Zen In A Beggars Life Zen Story
- Dec 11, 2025
- 2 min read

Today we enter… Zen in a Beggar’s Life. A story that looks small, almost forgettable, but carries a teaching so clean it can feel like a sting.
Nothing dramatic happens here. No miracle. No revelation.
Just a single question and the truth it exposes.
Step inside — slowly, simply.
Let the Story Unfold
A monk once asked Master Baso:
“What is the Buddha?”
Baso replied:
“The one in the beggar’s life.”
Sit With the Meaning
Zen does not lift enlightenment onto a pedestal. It drags it down into the dirt, into torn clothes and empty hands, into the places your mind refuses to look.
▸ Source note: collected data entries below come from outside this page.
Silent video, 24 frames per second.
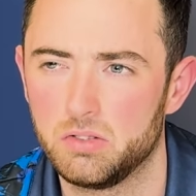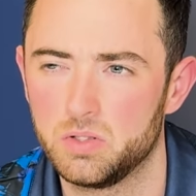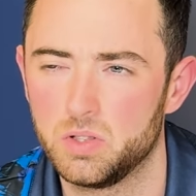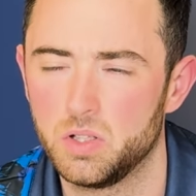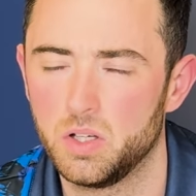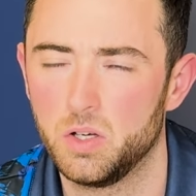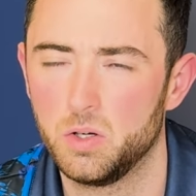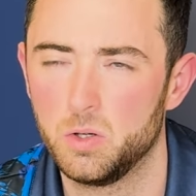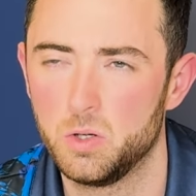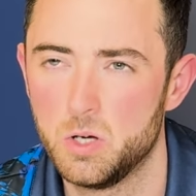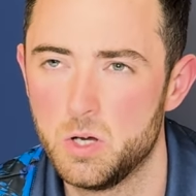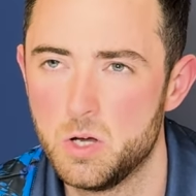
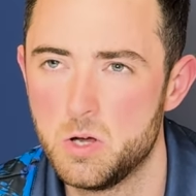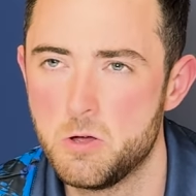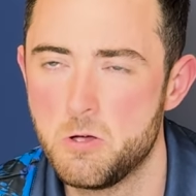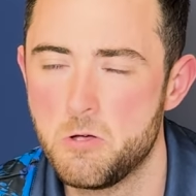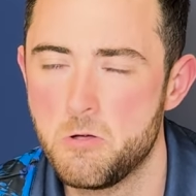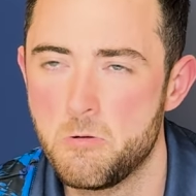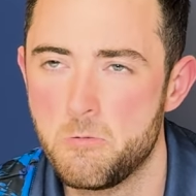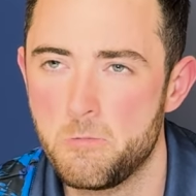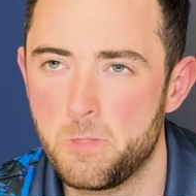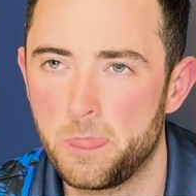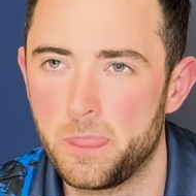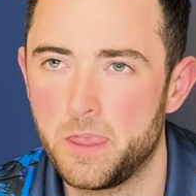So,
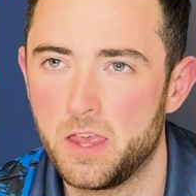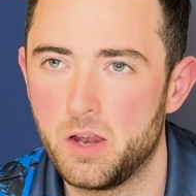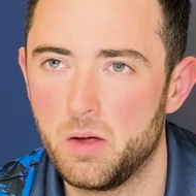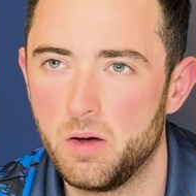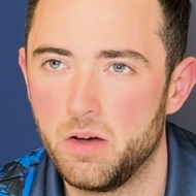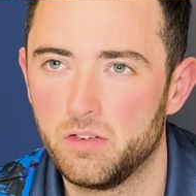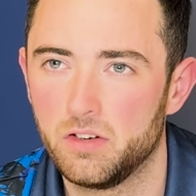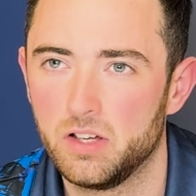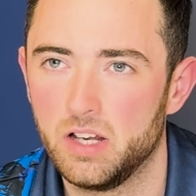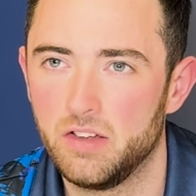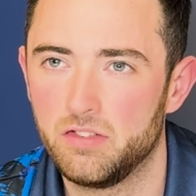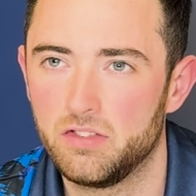you know,
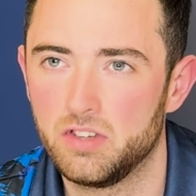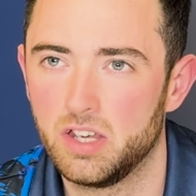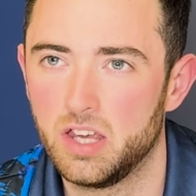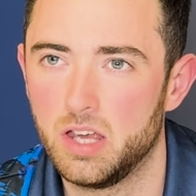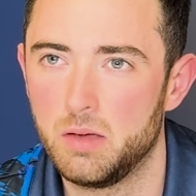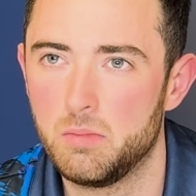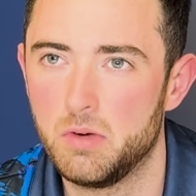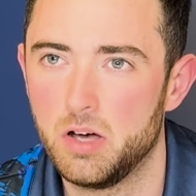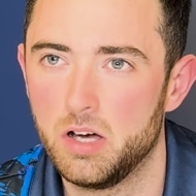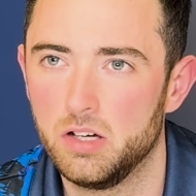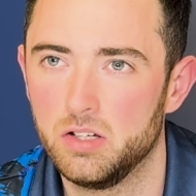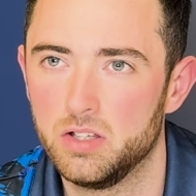I'm going to have to
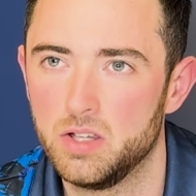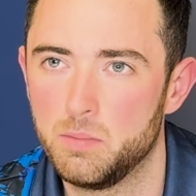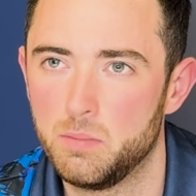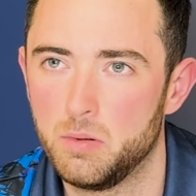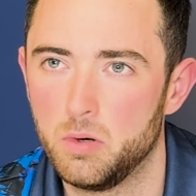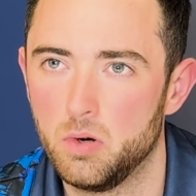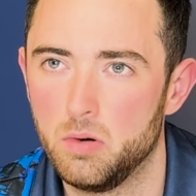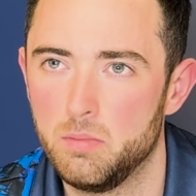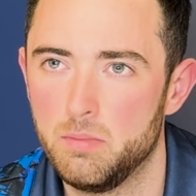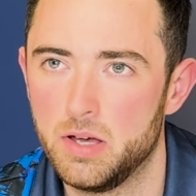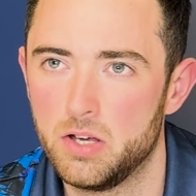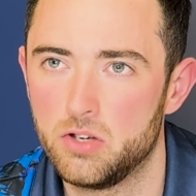keep my eye on the
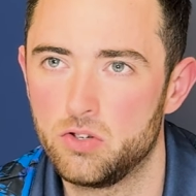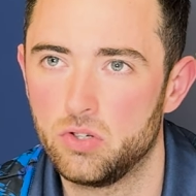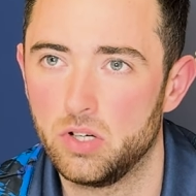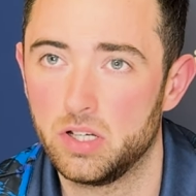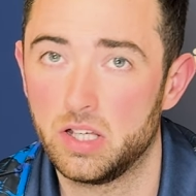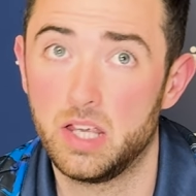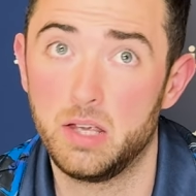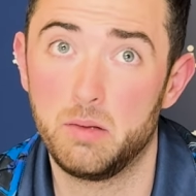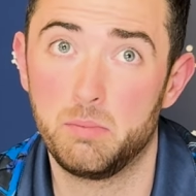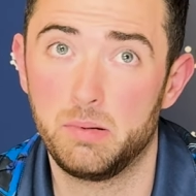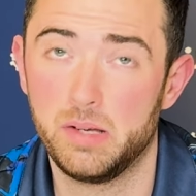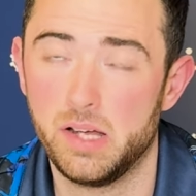ball and make sure I
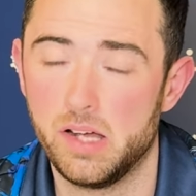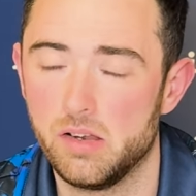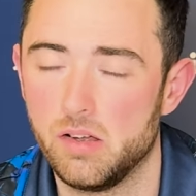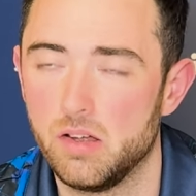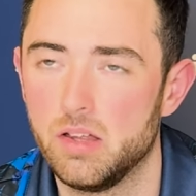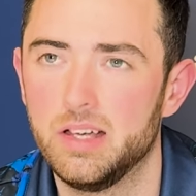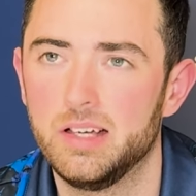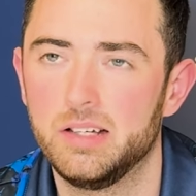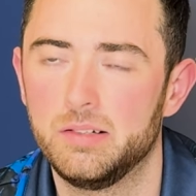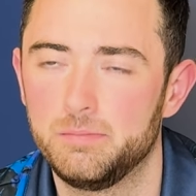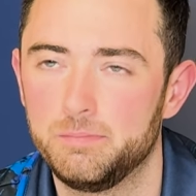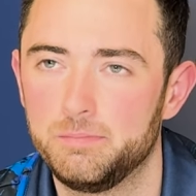keep playing like
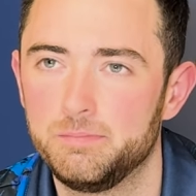that.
The monk wants a holy definition. A shining concept. Something majestic.
Baso points the opposite direction.
Not toward splendor, but toward ordinariness.
Toward humility.
Toward the unadorned.
Toward a life without props or performance.
“The one in the beggar’s life” means:
Look where you don’t expect divinity. Look where your ego finds nothing to admire. Look where nothing protects you from the rawness of being human.
Zen says: You will not find awakening in ideas of purity or perfection. You will find it in the places that strip you of the roles that keep you comfortable.
The Buddha shows upin need, in lack, in simplicity, in the ground-level experience of being alive without anything extra.
The monk asked for a definition. Baso gave him a mirror.
Turn Inward With Your Parts
Which part of you expects awakening to look elevated, special, impressive, or pure?
What happens inside when you imagine enlightenment wearing rags instead of radiance?
Is there a part that clings to achievement, identity, or image to feel “worthy” of awakening?
What stirs when you picture your most ordinary, unpolished moments as the doorway to freedom?
Let Expression Rise
IFS Journaling
Write from the part of you that wants awakening to look glamorous, impressive, or “above” ordinary life. Let it share what it fears about simplicity.
IFS Parts Art
Draw two figures: your imagined Buddha, and the Buddha “in the beggar’s life.” Let the contrast speak for itself.
Somatic IFS
Sit in stillness.
Place one hand on your chest, one on your belly
Let your breath drop lower.
Notice the sensations that arise when you imagine being fully accepted —not in your highest moments, but in your simplest, most ordinary existence.
And if none of these feel right… simply rest with the story.Let the quiet do the teaching.
Stay here with your parts as long as you like, and we’ll meet again in the next story.